An open-source AI platform to democratize protein design

Published
29 August, 2025

Since its release last year, the open-source platform BindCraft, developed at EPFL, has already disrupted the world of protein design.

Physical interactions between proteins influence anything from cell signaling and growth to immune responses, so the ability to control these interactions is of great interest to biologists. Researchers have used neural networks to help develop new proteins called binders that are designed to attach to therapeutically relevant targets, in the same way our immune systems use antibodies to bind to pathogens.
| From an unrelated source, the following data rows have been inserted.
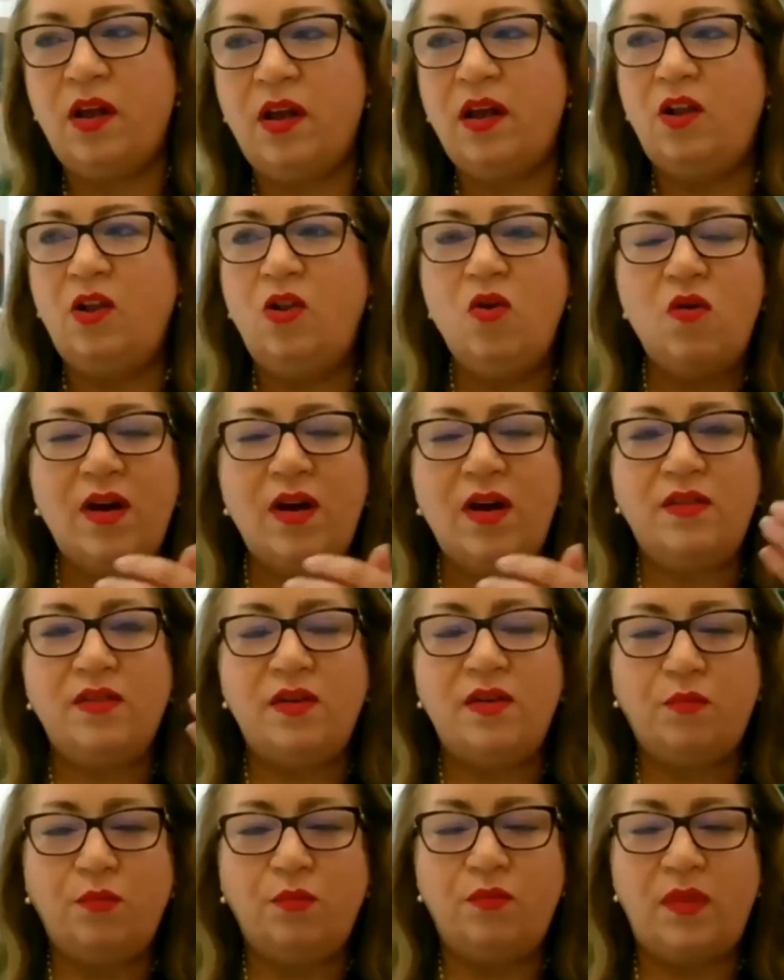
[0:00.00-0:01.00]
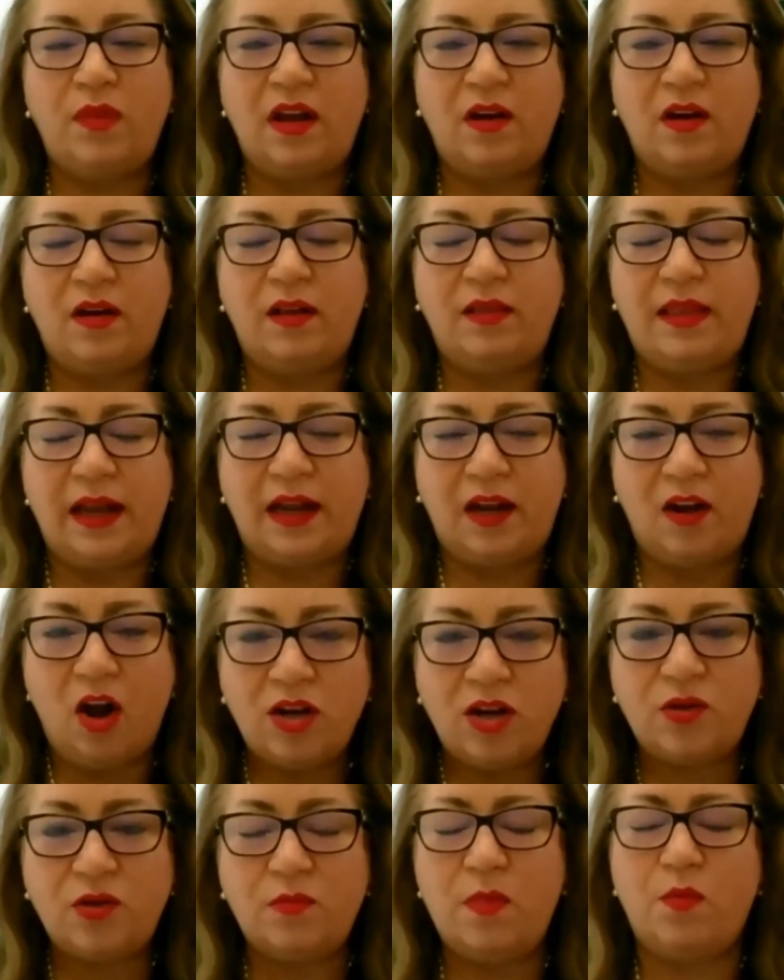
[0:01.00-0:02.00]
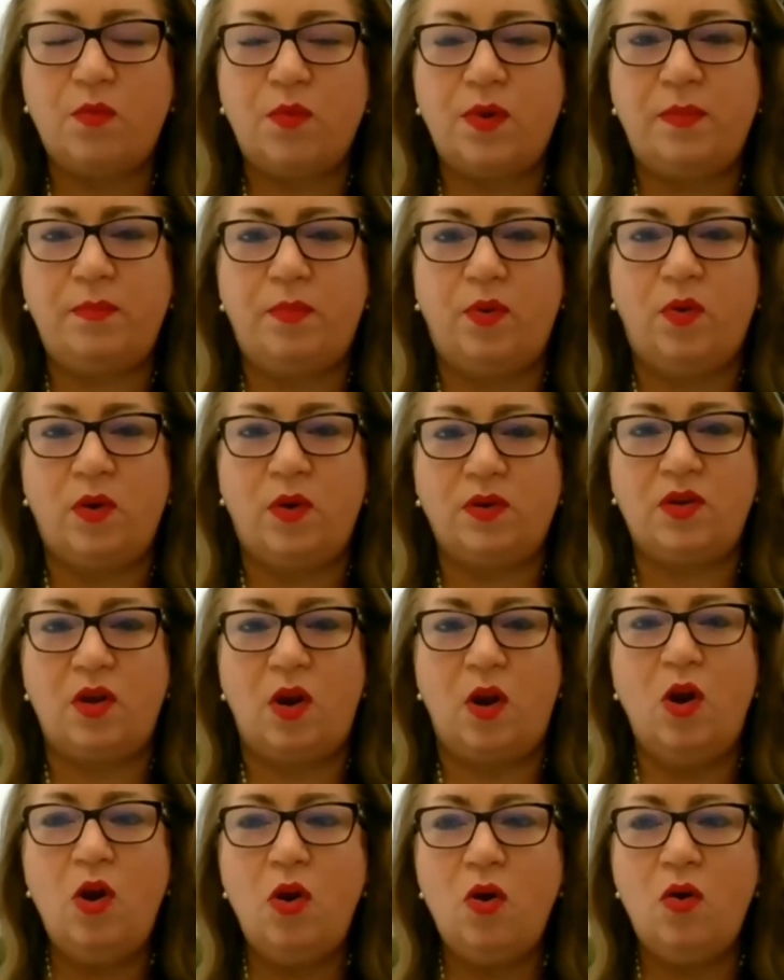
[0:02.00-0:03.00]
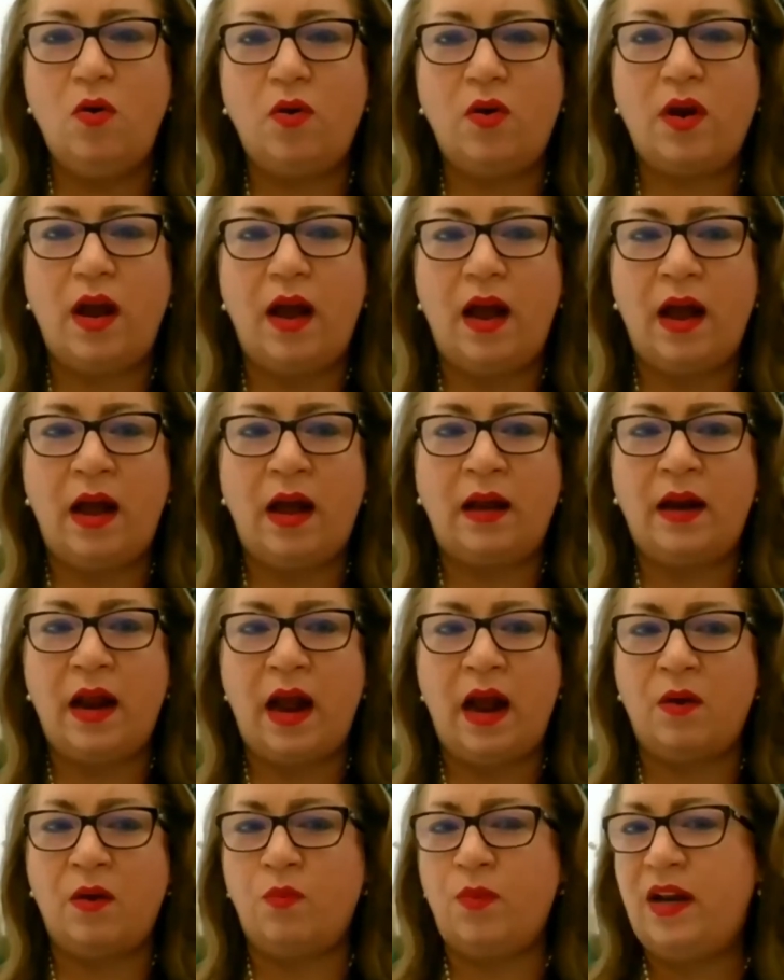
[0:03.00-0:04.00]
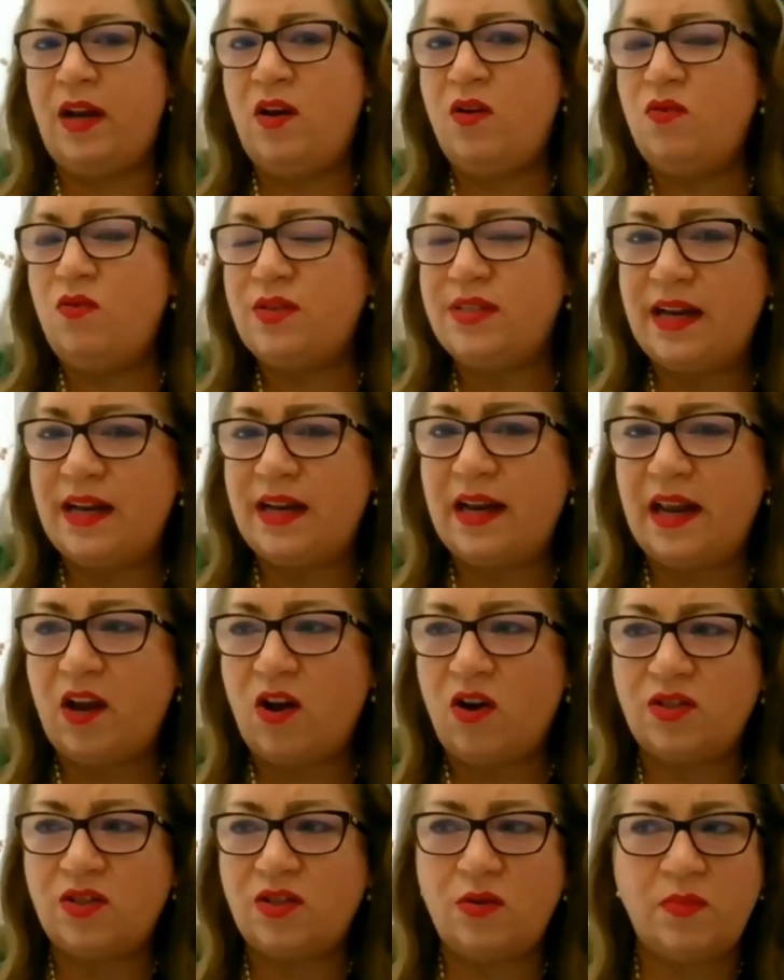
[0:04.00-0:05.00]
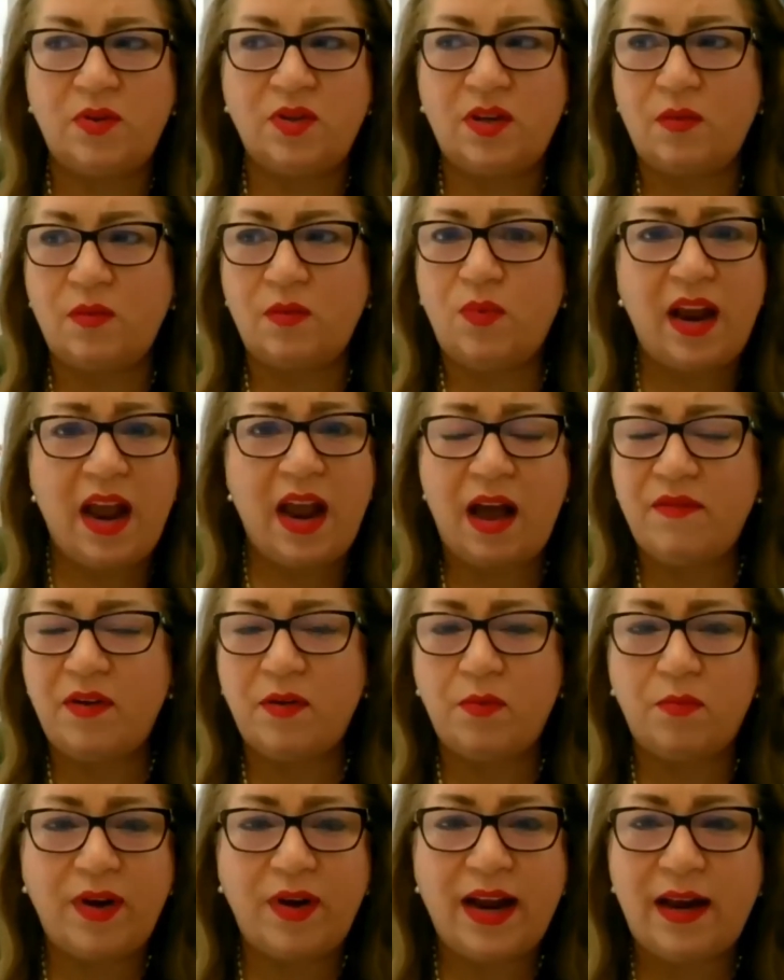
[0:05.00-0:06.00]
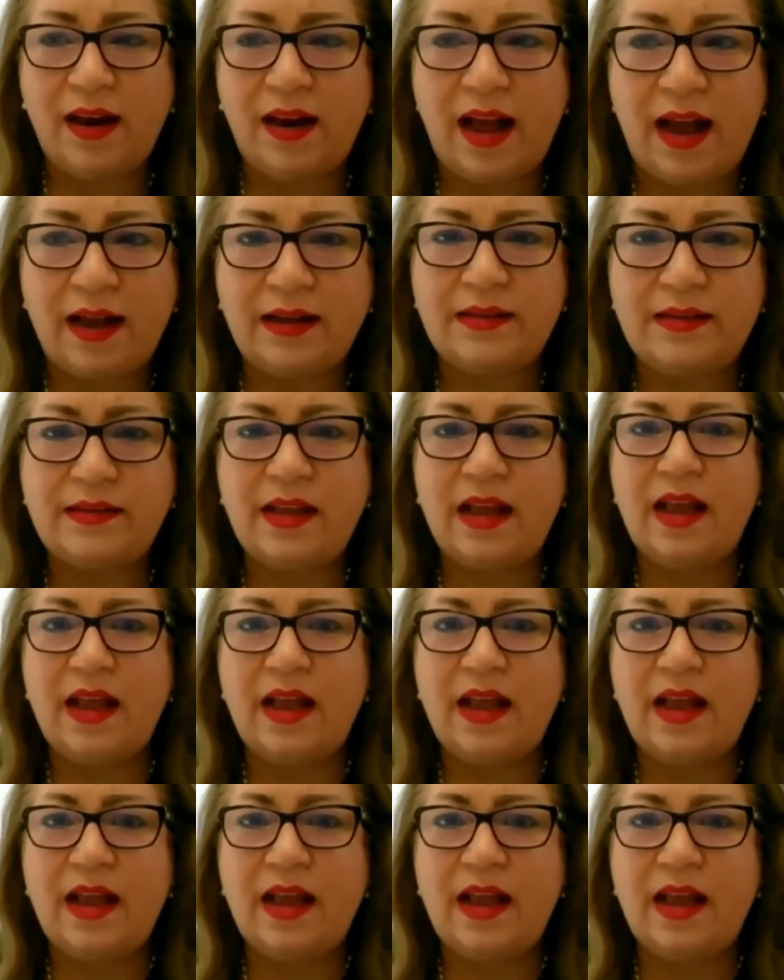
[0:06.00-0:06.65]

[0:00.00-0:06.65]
Look at the customer reports. Look at, are we losing any customers and we haven't realized?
But these systems, which use deep learning to predict protein shapes from sequences of amino acid building blocks, require computer science expertise.

“Traditional binder discovery methods involve screening tens of thousands of protein candidates, which requires experimental capabilities and computational expertise that not every lab can afford or has,” says Lennart Nickel, a PhD student in the Laboratory of Protein Design and Immunoengineering (LPDI), led by Bruno Correia, in EPFL’s School of Engineering. “BindCraft grew out of a desire to develop a more accessible, user-friendly tool that would only need to test a handful of proteins to get a binder.”

With BindCraft, we essentially reverse-engineer the current pipeline by using the protein structure prediction network right from the start to generate novel binders that have the properties we’re looking for.

– LPDI PhD student Christian Schellhaas

Instead of feeding amino acid sequences into a neural network and painstakingly screening the resulting binders for a good fit, the EPFL team, in collaboration with scientists at MIT, used structures fed into Google DeepMind’s AlphaFold2 system to generate sequences for new binders based on a set of desired functional properties – like binding to a specific target.

Reverse-engineering

“With BindCraft, we essentially reverse-engineer the current pipeline by using the protein structure prediction network right from the start to generate novel binders that have the properties we’re looking for,” explains PhD student Christian Schellhaas.

By focusing on a small number of binder designs, rather than high-throughput screening of vast libraries of candidates, BindCraft makes protein design more efficient as well as more democratized. The team has recently published their results in Naturein collaboration with researchers across Switzerland, in the US, and in the Netherlands.

Targeting quality over quantity

For their study, the team validated binders designed to interact with a dozen biotechnological and therapeutic molecules, including AAVs (adeno-associated viruses), which are used to deliver therapeutic genes into target cells; the CRISPR-Cas9 nuclease, which is used in gene editing applications; and certain common allergens. Overall, experiments showed that the team’s binders attached to their intended targets with an average success rate of 46%, offering the possibility of greater therapeutic control.

“For AAVs, the idea is to use these new binders to enable gene delivery only to specific cells and tissues while minimizing the risk of potential side effects. In the case of CRISPR-Cas9, our binders can stop its gene editing activity and keep it from acting when and where it shouldn’t,” explains first author and LPDI scientist Martin Pacesa.

Since the initial publication of BindCraft as a preprint last fall, the platform has already seen swift and enthusiastic uptake by the biology community, sparking requests from users for modifications and additional functionalities.

“We were surprised by how quickly our tool has been adopted – it is even already being used in industry. The requests from users are a great inspiration to continue developing our method. We are already working on adapting BindCraft for smaller therapeutically relevant molecules like peptides,” Pacesa says.